Collected data
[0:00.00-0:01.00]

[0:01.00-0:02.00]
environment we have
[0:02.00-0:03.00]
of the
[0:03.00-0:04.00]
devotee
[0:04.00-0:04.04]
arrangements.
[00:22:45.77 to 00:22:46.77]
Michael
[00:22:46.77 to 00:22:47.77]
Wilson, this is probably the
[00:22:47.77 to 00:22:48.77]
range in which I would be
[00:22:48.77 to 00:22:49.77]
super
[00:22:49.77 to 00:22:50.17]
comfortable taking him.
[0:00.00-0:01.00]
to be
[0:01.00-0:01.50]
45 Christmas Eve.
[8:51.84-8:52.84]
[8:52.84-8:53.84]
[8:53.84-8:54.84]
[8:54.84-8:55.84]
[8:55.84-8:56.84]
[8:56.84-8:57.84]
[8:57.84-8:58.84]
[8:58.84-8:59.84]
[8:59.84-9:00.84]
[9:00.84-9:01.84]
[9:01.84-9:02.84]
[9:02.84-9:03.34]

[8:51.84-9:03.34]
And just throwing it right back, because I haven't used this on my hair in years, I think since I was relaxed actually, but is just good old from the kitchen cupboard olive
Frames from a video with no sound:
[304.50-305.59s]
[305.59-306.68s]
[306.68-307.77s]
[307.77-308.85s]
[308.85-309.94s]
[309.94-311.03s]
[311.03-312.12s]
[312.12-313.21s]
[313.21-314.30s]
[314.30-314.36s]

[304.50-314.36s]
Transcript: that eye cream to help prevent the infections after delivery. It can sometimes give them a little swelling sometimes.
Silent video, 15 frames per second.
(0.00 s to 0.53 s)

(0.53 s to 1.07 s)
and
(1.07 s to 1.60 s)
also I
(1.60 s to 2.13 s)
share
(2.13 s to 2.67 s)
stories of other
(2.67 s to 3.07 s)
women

**Work task:**
For this exercise, restate each of the entries without any deviation.

**Answer to this exercise:**
[0:00.00-0:01.00]

[0:01.00-0:02.00]
environment we have
[0:02.00-0:03.00]
of the
[0:03.00-0:04.00]
devotee
[0:04.00-0:04.04]
arrangements.
[00:22:45.77 to 00:22:46.77]
Michael
[00:22:46.77 to 00:22:47.77]
Wilson, this is probably the
[00:22:47.77 to 00:22:48.77]
range in which I would be
[00:22:48.77 to 00:22:49.77]
super
[00:22:49.77 to 00:22:50.17]
comfortable taking him.
[0:00.00-0:01.00]
to be
[0:01.00-0:01.50]
45 Christmas Eve.
[8:51.84-8:52.84]
[8:52.84-8:53.84]
[8:53.84-8:54.84]
[8:54.84-8:55.84]
[8:55.84-8:56.84]
[8:56.84-8:57.84]
[8:57.84-8:58.84]
[8:58.84-8:59.84]
[8:59.84-9:00.84]
[9:00.84-9:01.84]
[9:01.84-9:02.84]
[9:02.84-9:03.34]

[8:51.84-9:03.34]
And just throwing it right back, because I haven't used this on my hair in years, I think since I was relaxed actually, but is just good old from the kitchen cupboard olive
Frames from a video with no sound:
[304.50-305.59s]
[305.59-306.68s]
[306.68-307.77s]
[307.77-308.85s]
[308.85-309.94s]
[309.94-311.03s]
[311.03-312.12s]
[312.12-313.21s]
[313.21-314.30s]
[314.30-314.36s]

[304.50-314.36s]
Transcript: that eye cream to help prevent the infections after delivery. It can sometimes give them a little swelling sometimes.
Silent video, 15 frames per second.
(0.00 s to 0.53 s)

(0.53 s to 1.07 s)
and
(1.07 s to 1.60 s)
also I
(1.60 s to 2.13 s)
share
(2.13 s to 2.67 s)
stories of other
(2.67 s to 3.07 s)
women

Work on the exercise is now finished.